Lifting the restrictions on allowed characters in usernames is one of the oldest feature requests. Starting with Discourse 2.3.0.beta9 it’s finally possible to use Unicode characters within usernames and group names.
New Site Settings
There are two new site settings: allowed unicode username characters
and unicode usernames
.
allowed unicode username characters
allows you to allow only certain Unicode characters (e.g. [äöüßÄÖÜẞ]
or \p{Greek}
). By default Discourse permits letters (Ll / Lm / Lo / Lt / Lu), marks (Mc, Me, Mn) and numbers (Nd, Nl, but not No). The setting can restrict those characters, but it’s not possible to allow additional characters. Also, it’s not possible to forbid ASCII letters and numbers.

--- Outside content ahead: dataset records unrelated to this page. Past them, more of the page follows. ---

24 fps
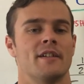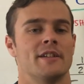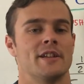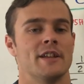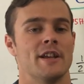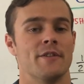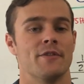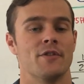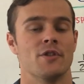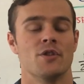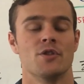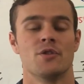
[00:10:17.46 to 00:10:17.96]

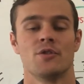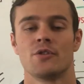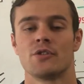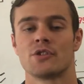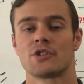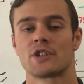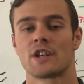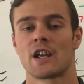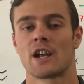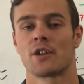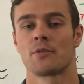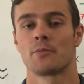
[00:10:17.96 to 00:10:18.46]
If you're new to
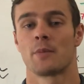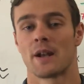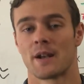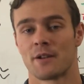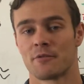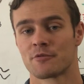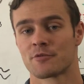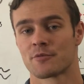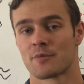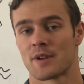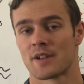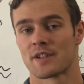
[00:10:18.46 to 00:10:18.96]
this channel, my
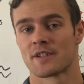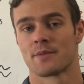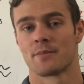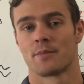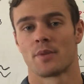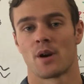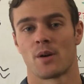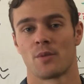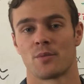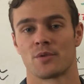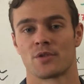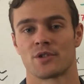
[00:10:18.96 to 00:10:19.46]
name is Preston
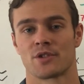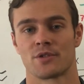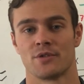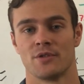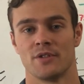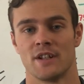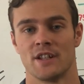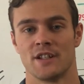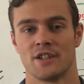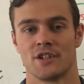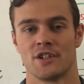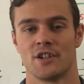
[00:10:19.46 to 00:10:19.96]
Palmer,
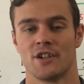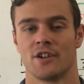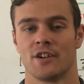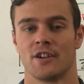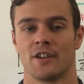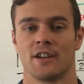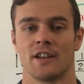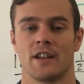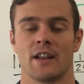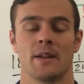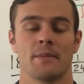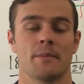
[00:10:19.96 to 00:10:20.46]
student engineering,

You should tailor it to your community’s needs and only allow characters and scripts that are needed for the languages used by your community.
Take a look at the Ruby documentation if you want to know more about character classes and character properties in regular expressions.
unicode usernames
is disabled by default and we strongly advise you to configure the allowed unicode username characters
setting before enabling it in order to prevent homograph username spoofing.
Example allowed values:
- zh_CN Chinese:
[\p{Han}]
- zh_TW Chinese:
[\p{Han}]
- ko Korean only:
[\p{Hangul}]
- jp Japanese:
[\p{Han}\p{Katakana}\p{Hiragana}]
- jp Japanese (カタカナ only):
[\p{Katakana}]
- fi Finnish:
[åäöÅÄÖ]
- cs Czech:
[ěščřžýáíéóůúďťň]
Letter Avatar Service
The Letter Avatar Service has been updated and we added support for generating avatars with the most commonly used scripts. Feel free to create a pull request on GitHub to add a font from the Google Noto Fonts family if you encounter missing avatars for your language.
Enabling unicode usernames
is only possible when the external system avatars enabled
site setting is enabled, because the internal avatar generator doesn’t support Unicode. You can run your own instance of the Letter Avatar Service if you can’t or don’t want to rely on the external service.
We even support the brand new glyph for “令和” (Reiwa) that was added to Unicode in May.
Good to know…
Discourse counts grapheme clusters (“user-perceived characters”) instead of Unicode codepoints when it validates username length (min username length
and max username length
site settings). The Letter Avatar Service also uses the first grapheme cluster of a username to generate an avatar.
You should also take a look at the reserved usernames
site setting. You might want to add additional usernames now that your forum supports Unicode in usernames.
Feedback
Did you enable Unicode usernames for your community? We’d like to hear your feedback.
Also, we want to ship sensible default values for the unicode username character whitelist
for each locale supported by Discourse. Please feel free to suggest regular expressions in a reply.